Contemporary wisdom always favors moderation, and extolls the virtue of compromise. Taking a firm stance is almost always seen as poor marketing at best and fanaticism at worst. Is this always the case?

What if you believe you have truly made a good-faith effort to understand your opposition's position, and came to the conclusion that their way just plain sucks? What is your recourse to something better?

Cramulus

>>What if you believe you have truly made a good-faith effort to understand your opposition's position, and came to the conclusion that their way just plain sucks? What is your recourse to something better?

Let's talk about the small self for a second, because maybe it will give us clues about the Big Collective Self....

If you follow me that the individual self has three distinct "processors" (intellect / emotions / body), then it seems like a lot of data you encounter doesn't get processed in the right way. The intellect can't figure out what to do with it, nor do your emotions, so the body processes the information as physical stress. A lot of the physical tension and fatigue you experience is maybe because of Ideas or Emotions that you can't work with and resolve... and they gotta go somewhere. And now your shoulders are tight and your breathing is weird.
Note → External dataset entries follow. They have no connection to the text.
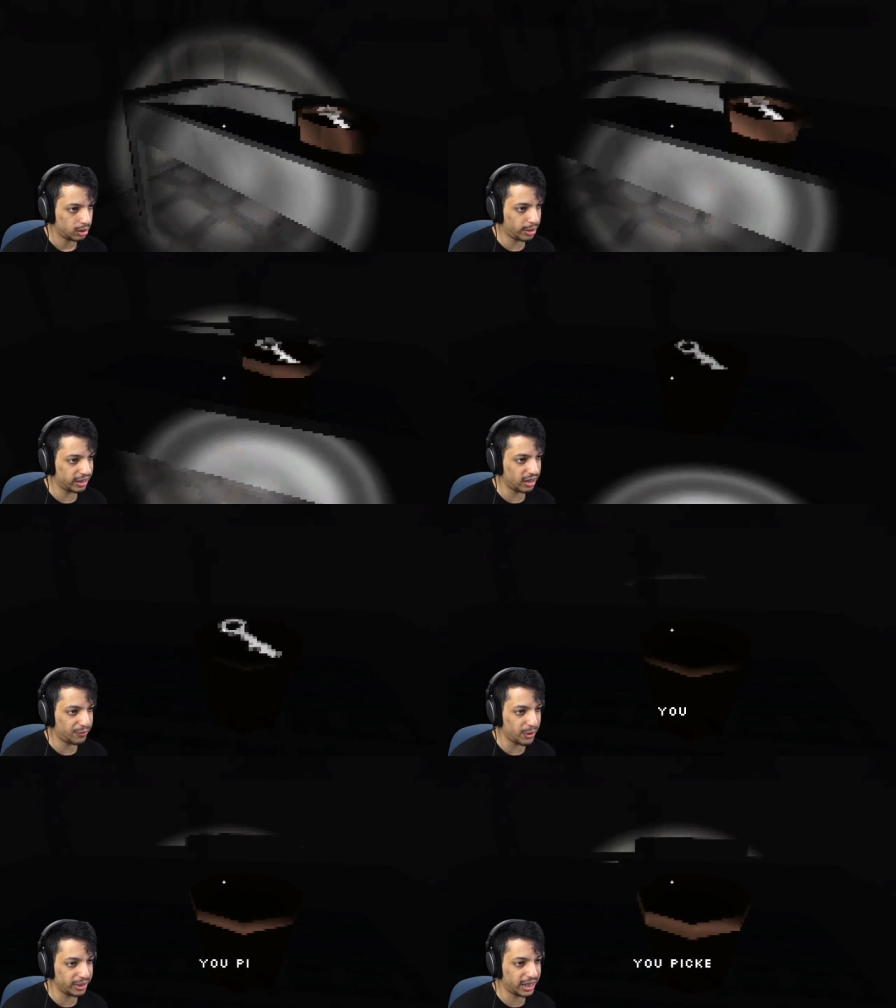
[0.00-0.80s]
Alright, I
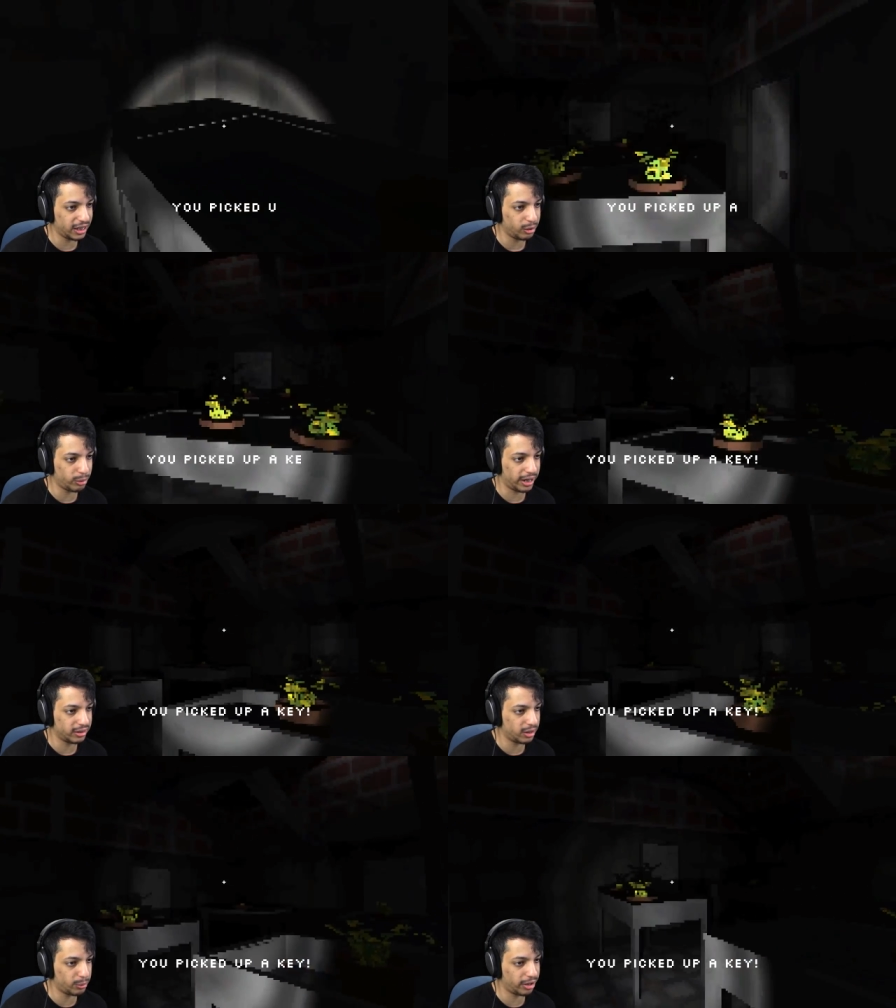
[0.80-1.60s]
found the key.
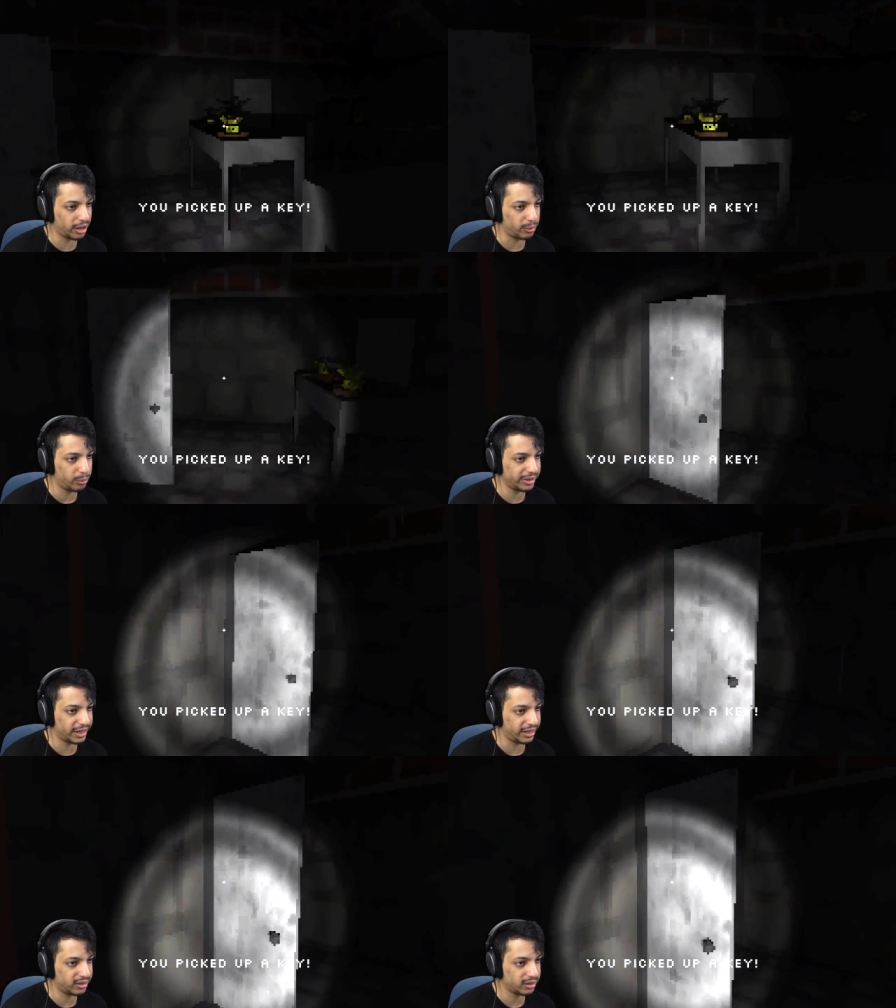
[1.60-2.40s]
Alright, there we go. We
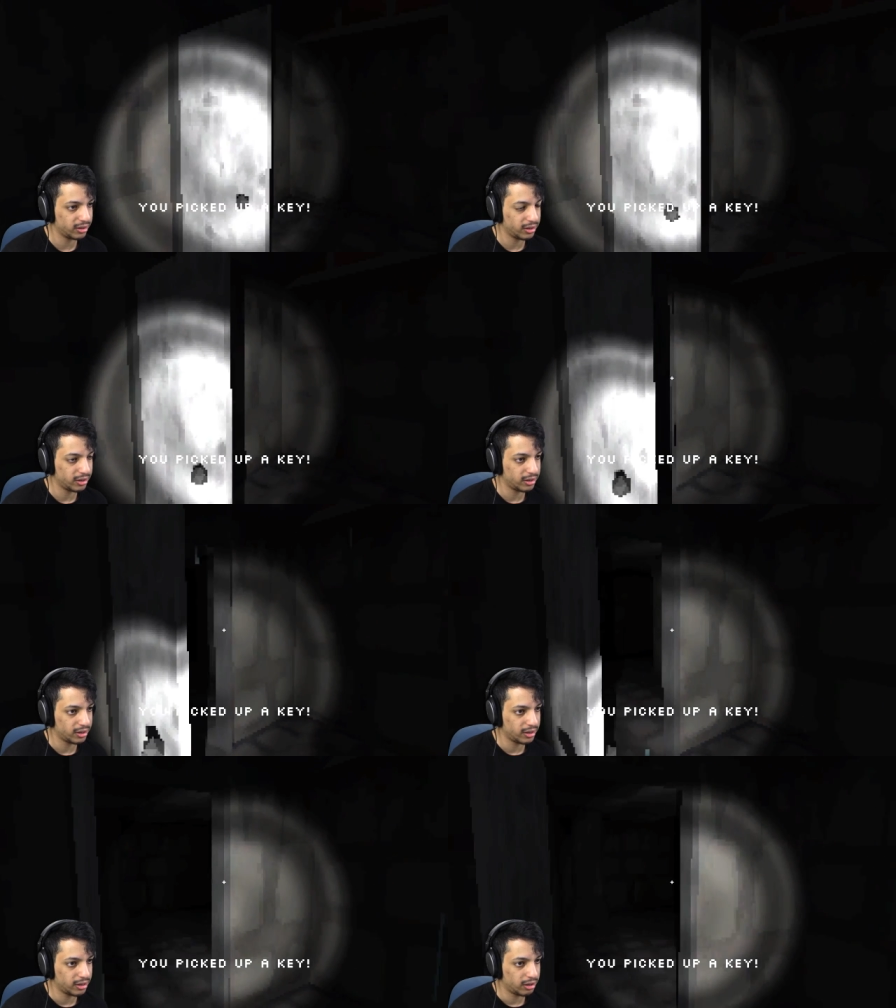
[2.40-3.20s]
did it.
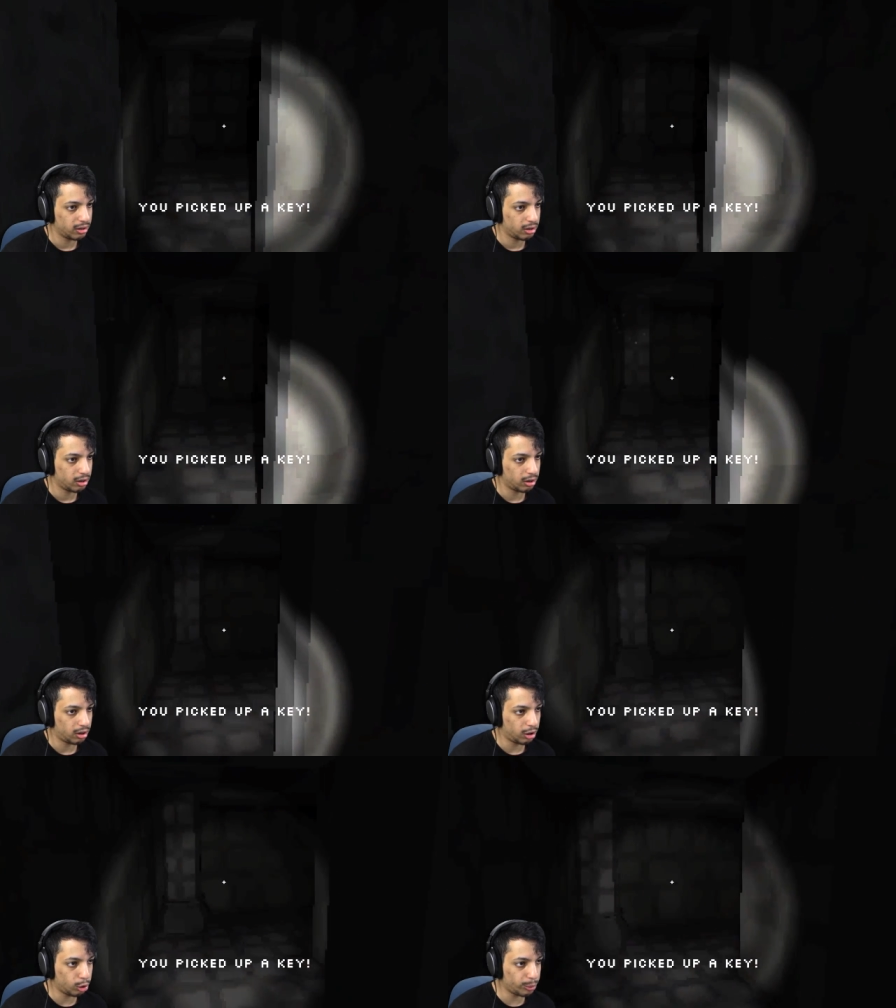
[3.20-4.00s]

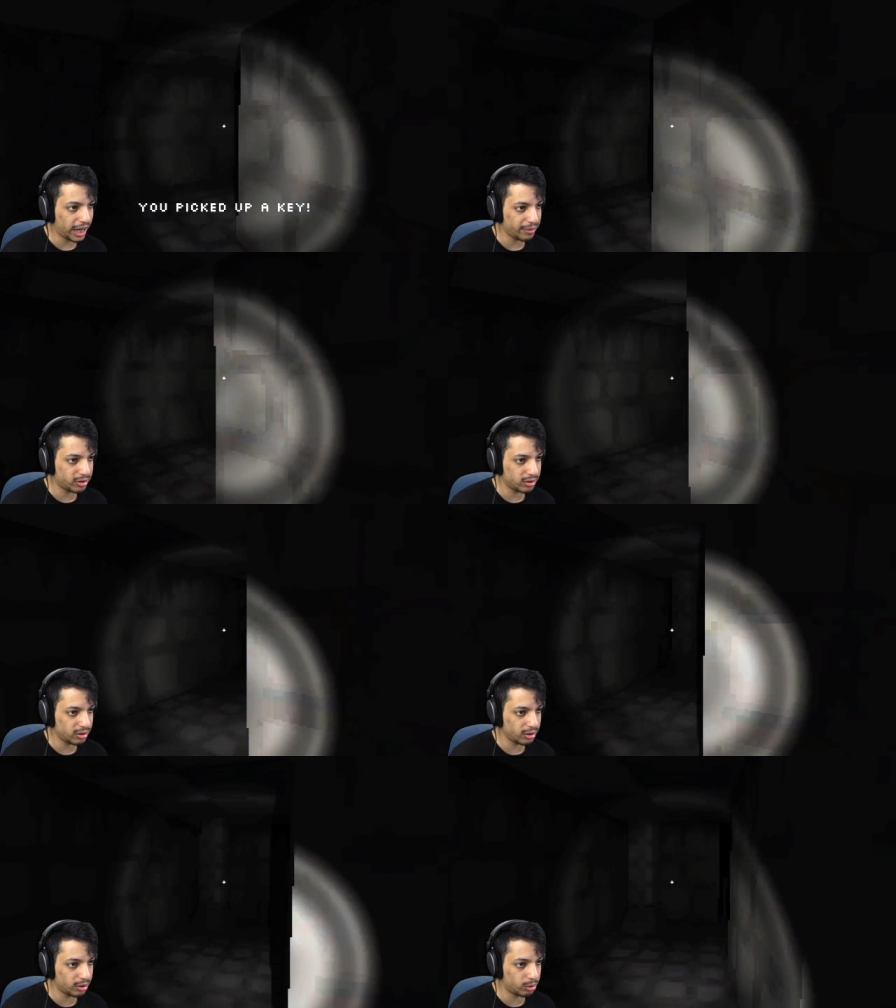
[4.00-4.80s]
All we have to
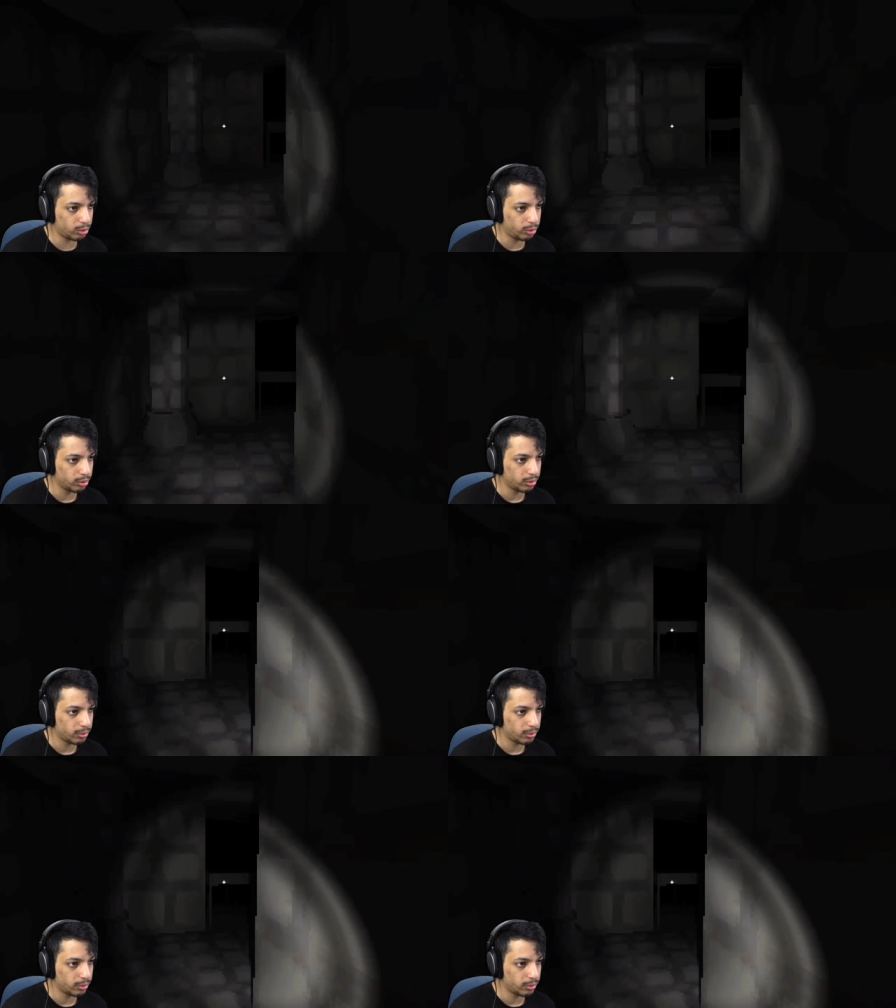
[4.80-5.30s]
do...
If somebody tells me "the shop is closing in 5 minutes", I experience this physical stress, but this stress is a part of my motivation to act, to find what I need, and buy it, before the store closes.

But a lot of the time, I'm getting hit by data which affects me, but it doesn't lead to an action or motivation. It's not something I can act on. Sometimes we do get frustrated at the self ("Dear body, I know you want cake but STFU for a second"). Maybe I will act, but in a way that is unproductive (like, when you're hungry and you lash out at people).

Or sometimes I do have stupid ideas, and another part of my mind stops me from acting on them --that's what I think you're talking about! Can we feel what alchemy is happening within us in that exact moment?



Quote from: Mexico City Blues by Jack KerouacEverything
Is Ignorant of its own emptiness—
Anger
Doesn't like to be reminded of fits—

So what do you do when you notice this happening in yourself? When one part of you wants something, but the rest does not?






I speak only for myself here

but in my internal monologue, there are two good responses to bad ideas


1. to dispel it by examining its weakness -- like of course I can't take a 9 week vacation, because of reasons

2. if that doesn't work, to stop elaborating on it - like sometimes when the train is coming, you just get this impulse to step off the platform and let it cream you - you are not suicidal, but your imagination plays out how effortless it would be to do something like that -- and you don't do it, but you also don't need to have a long internal debate about it.

It's unhealthy to focus on things you can't affect in any way whatsoever. But these things outside of our locus of control also become points of obsession, they are the borders of our agency and we naturally want to conquer that geography.

So maybe you're not debating with Random Internet Idiot because you are illustrating the folly of his shitty ideas, maybe you are debating because you are wishing for some kind of environmental control which is actually beyond your agency. And any energy you spend debating is actually wasted.

WidgetOtaku

Quote from: Cramulus on February 26, 2018, 02:56:38 PM
And if our culture is acting, right now, like two separate hemispheres that cannot communicate, it suggests some flaw in our collective Corpus Callosum.
:eek:
Woah, and I thought that Mega Brain was a defective "brain unit" reject... (if you know of what I'm talking about, congratulations)
"You've scoffed at my creations... Now look upon my work and despair!"